### About this task:
Repeat the span of the entries below that starts at the line with "(1.04 s to 2.08 s)" and ends at the line with "Silent video, 20 frames per second.", nothing more. Skip the pictures.

[Records from a collection]
★ ★ ★

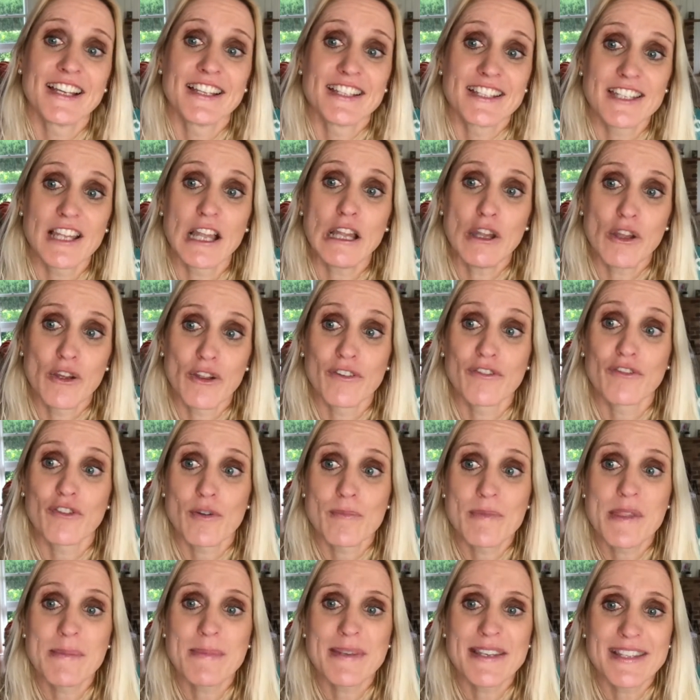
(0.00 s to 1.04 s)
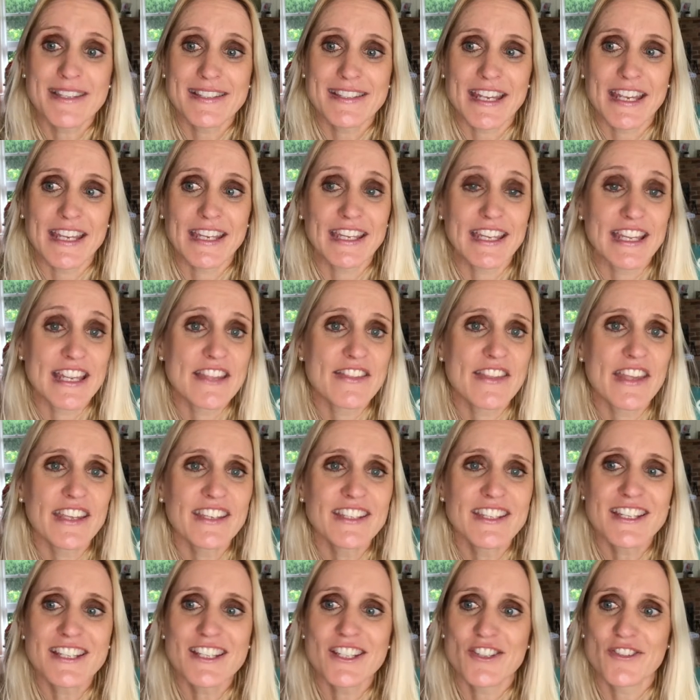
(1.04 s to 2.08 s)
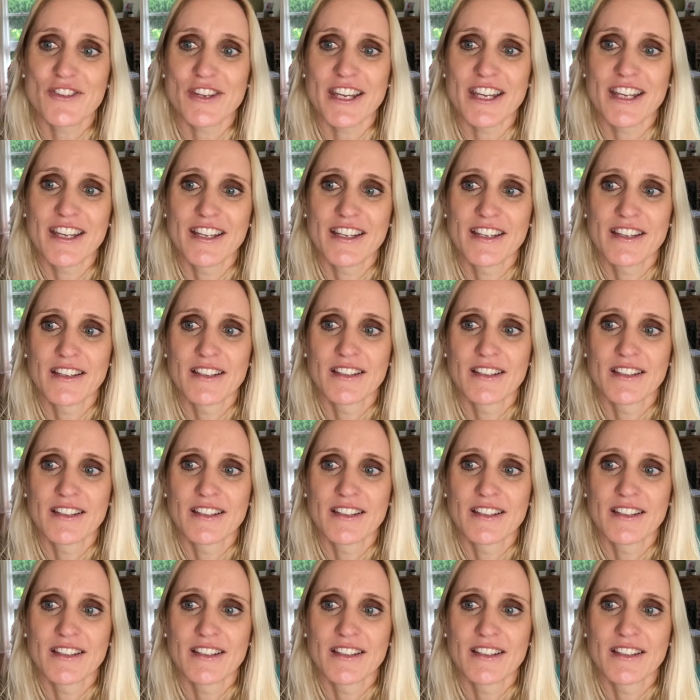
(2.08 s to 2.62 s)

to learn from the mistake in their history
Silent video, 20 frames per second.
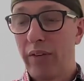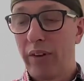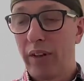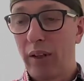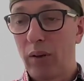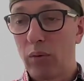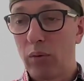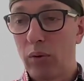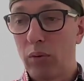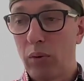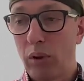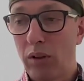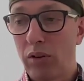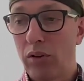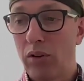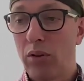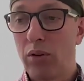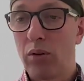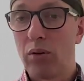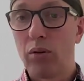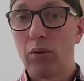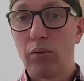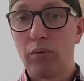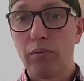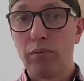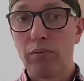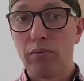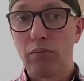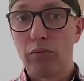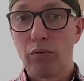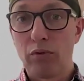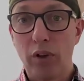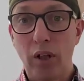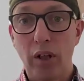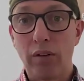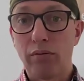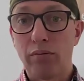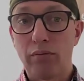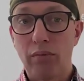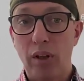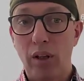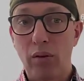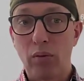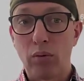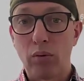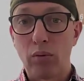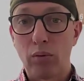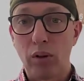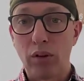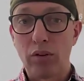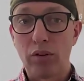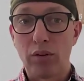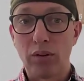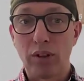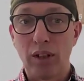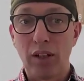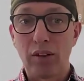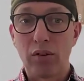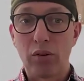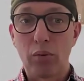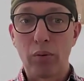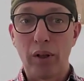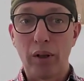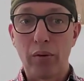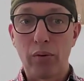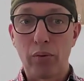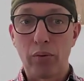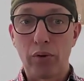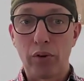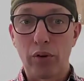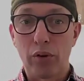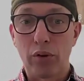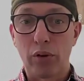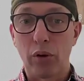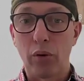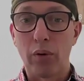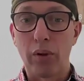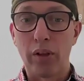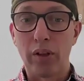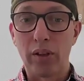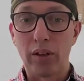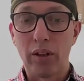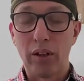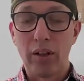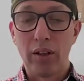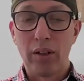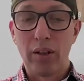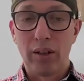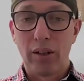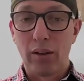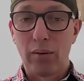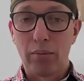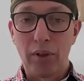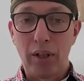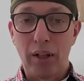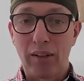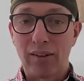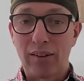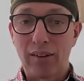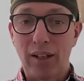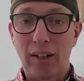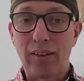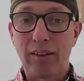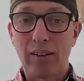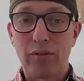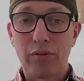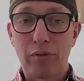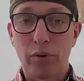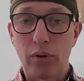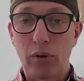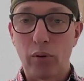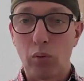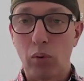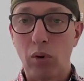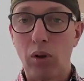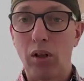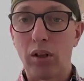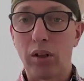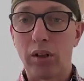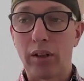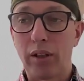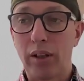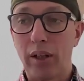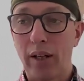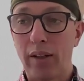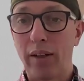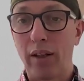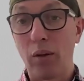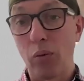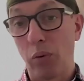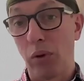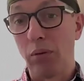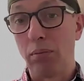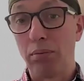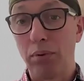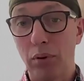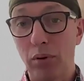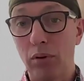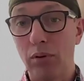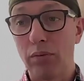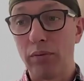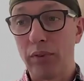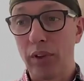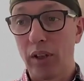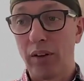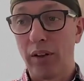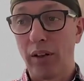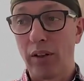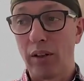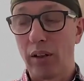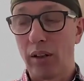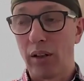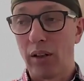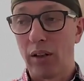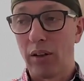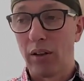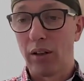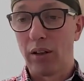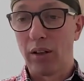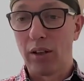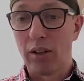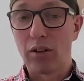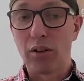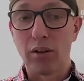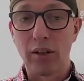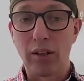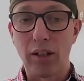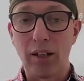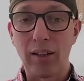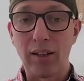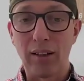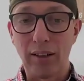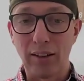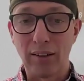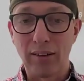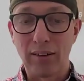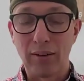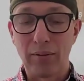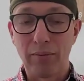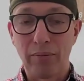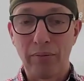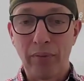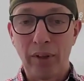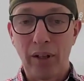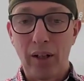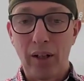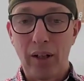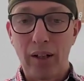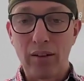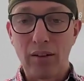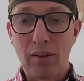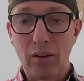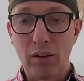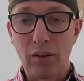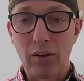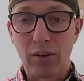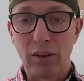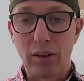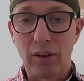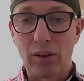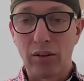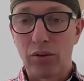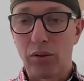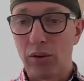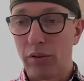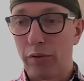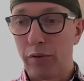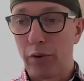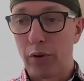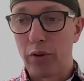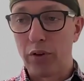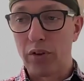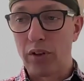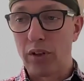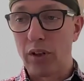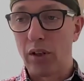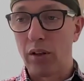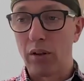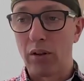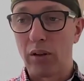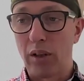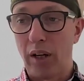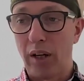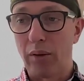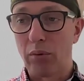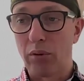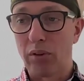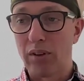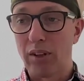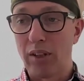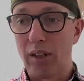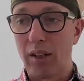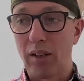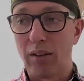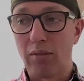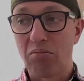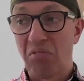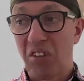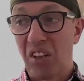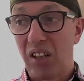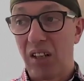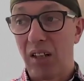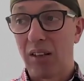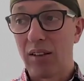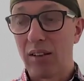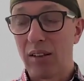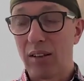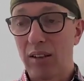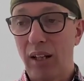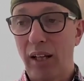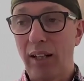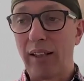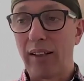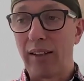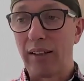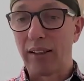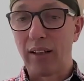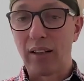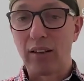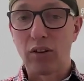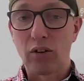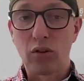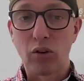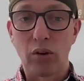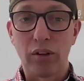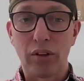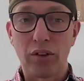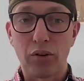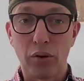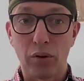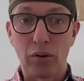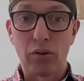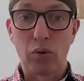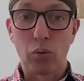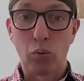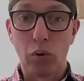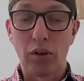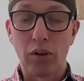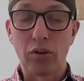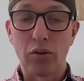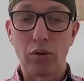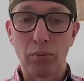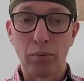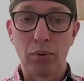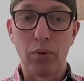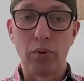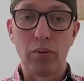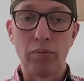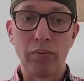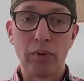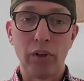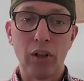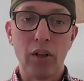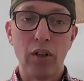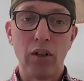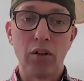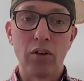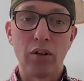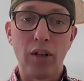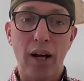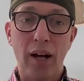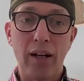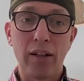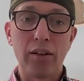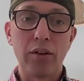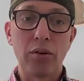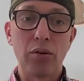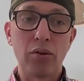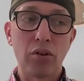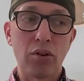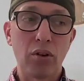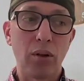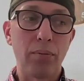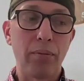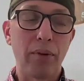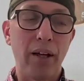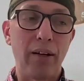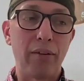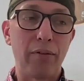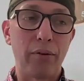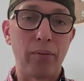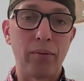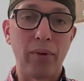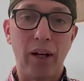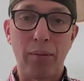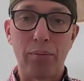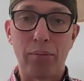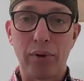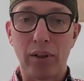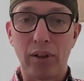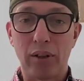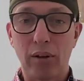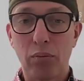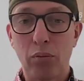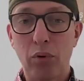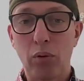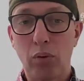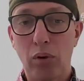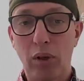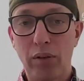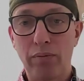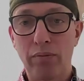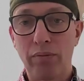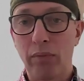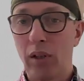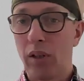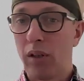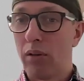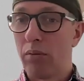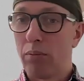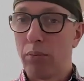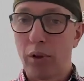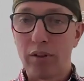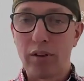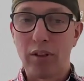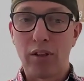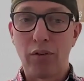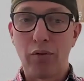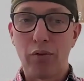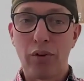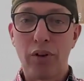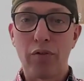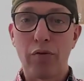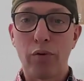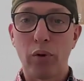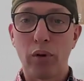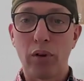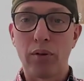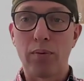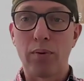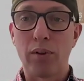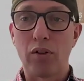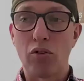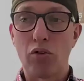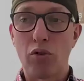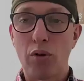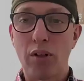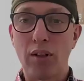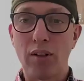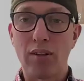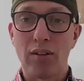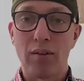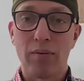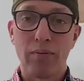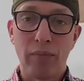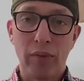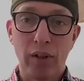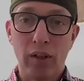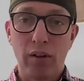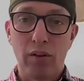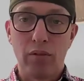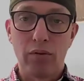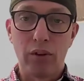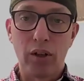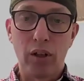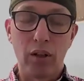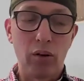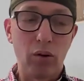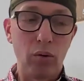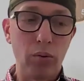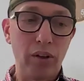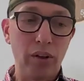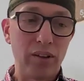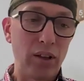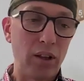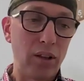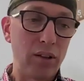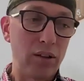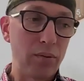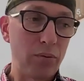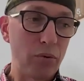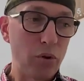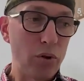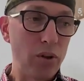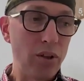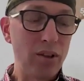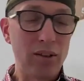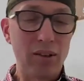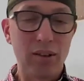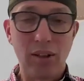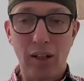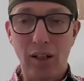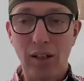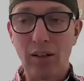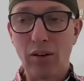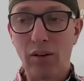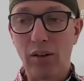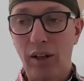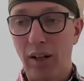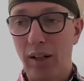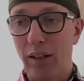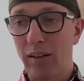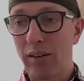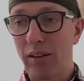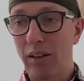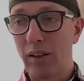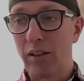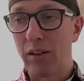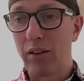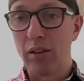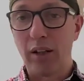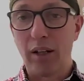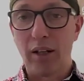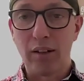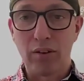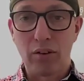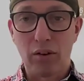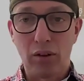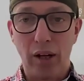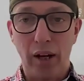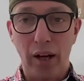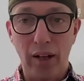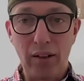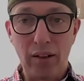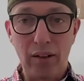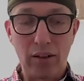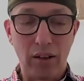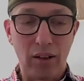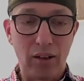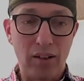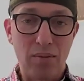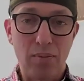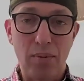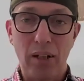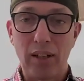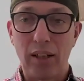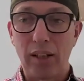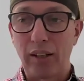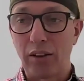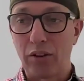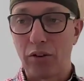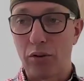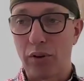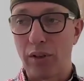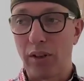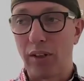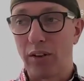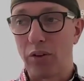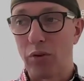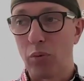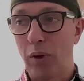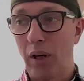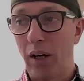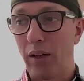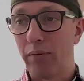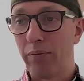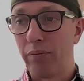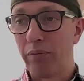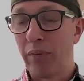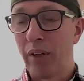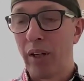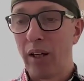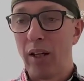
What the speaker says: They will want to run. They will want to get to where you're going. They'll be excited for the walk and they will pull, initially at least. And certainly into the first year, I would say it's likely that the dog is going to want to pull. So how do you stop that from happening? Number one, positive reinforcement, treats. You've always got some treats in your hand, near your hand. Your hand is going to smell like a treat as well.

★ ★ ★

### Answer box:
(1.04 s to 2.08 s)
(2.08 s to 2.62 s)

to learn from the mistake in their history
Silent video, 20 frames per second.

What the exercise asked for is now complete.